### Your task:
Where a line in the records below contains the string "frames", tally it; give only the final number.

### Provided data:
↓

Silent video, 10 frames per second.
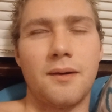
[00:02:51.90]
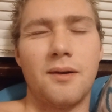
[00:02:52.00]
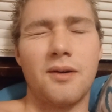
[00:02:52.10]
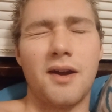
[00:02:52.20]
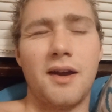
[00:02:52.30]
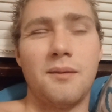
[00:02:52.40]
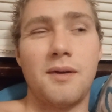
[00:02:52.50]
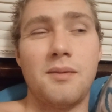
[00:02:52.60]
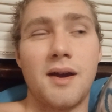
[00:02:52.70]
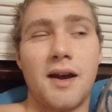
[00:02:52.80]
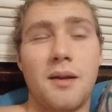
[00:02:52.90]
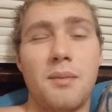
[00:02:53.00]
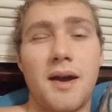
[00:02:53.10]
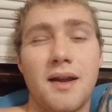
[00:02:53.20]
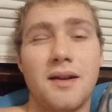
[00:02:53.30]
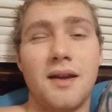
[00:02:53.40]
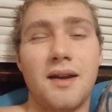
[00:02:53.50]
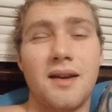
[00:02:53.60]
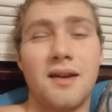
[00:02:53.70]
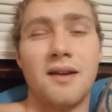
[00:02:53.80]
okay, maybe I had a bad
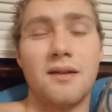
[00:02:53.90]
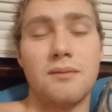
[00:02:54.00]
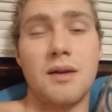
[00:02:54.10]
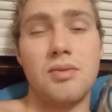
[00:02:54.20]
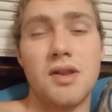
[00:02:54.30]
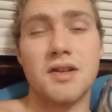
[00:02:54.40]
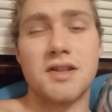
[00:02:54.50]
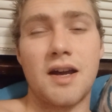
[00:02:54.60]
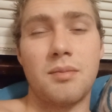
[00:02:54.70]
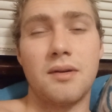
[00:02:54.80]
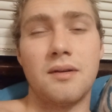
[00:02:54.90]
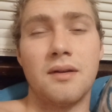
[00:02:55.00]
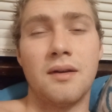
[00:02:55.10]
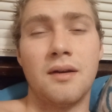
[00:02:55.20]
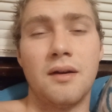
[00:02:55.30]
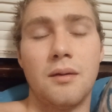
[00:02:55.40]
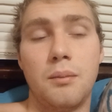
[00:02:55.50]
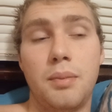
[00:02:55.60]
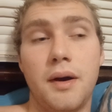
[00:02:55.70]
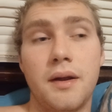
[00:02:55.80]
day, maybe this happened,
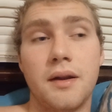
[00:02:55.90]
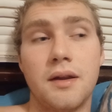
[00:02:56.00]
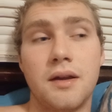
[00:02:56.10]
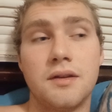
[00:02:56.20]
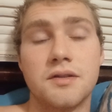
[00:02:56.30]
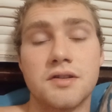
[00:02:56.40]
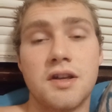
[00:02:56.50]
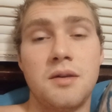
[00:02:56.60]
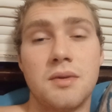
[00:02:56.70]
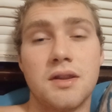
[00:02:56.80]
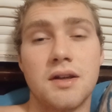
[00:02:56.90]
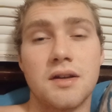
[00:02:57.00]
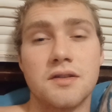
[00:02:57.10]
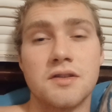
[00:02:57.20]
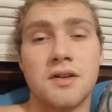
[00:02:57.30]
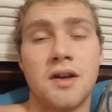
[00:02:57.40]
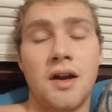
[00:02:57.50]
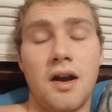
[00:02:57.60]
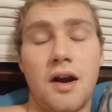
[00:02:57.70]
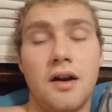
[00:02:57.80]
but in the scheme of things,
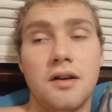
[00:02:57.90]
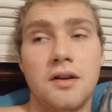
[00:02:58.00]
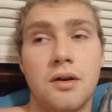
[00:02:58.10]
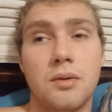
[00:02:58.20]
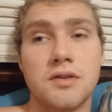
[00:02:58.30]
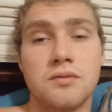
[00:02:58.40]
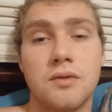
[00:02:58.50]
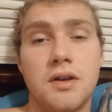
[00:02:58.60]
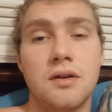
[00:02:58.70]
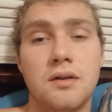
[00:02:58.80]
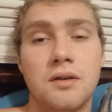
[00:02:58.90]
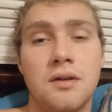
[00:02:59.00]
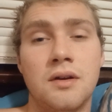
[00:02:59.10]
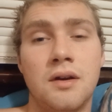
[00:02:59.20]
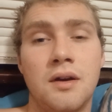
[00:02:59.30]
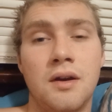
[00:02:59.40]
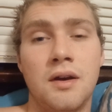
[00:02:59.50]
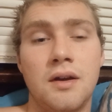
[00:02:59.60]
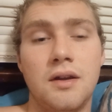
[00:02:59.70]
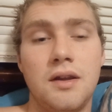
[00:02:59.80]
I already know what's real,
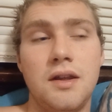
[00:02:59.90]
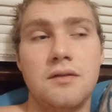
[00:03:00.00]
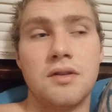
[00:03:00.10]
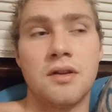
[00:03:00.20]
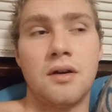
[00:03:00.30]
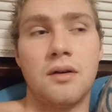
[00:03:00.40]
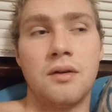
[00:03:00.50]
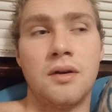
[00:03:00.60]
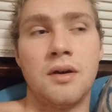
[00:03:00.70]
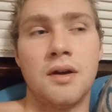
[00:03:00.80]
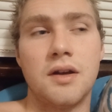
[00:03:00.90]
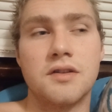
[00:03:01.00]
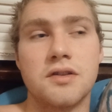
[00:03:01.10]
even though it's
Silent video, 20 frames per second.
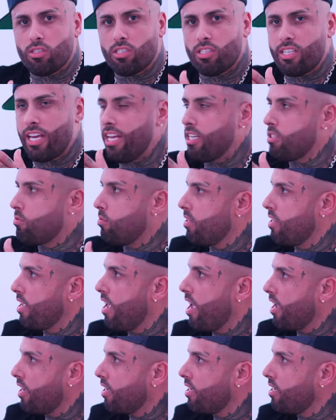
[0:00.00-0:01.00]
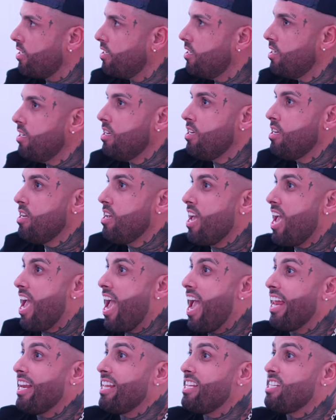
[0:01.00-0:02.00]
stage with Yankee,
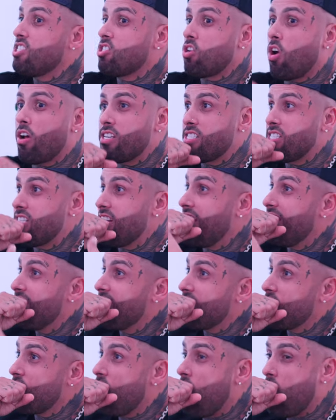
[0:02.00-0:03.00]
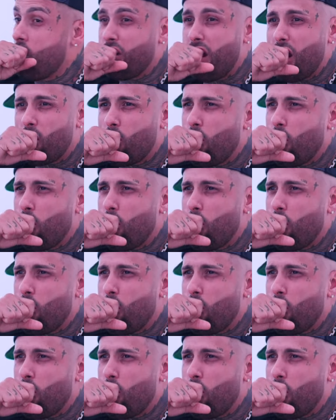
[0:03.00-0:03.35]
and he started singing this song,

↑

### Your solution:
2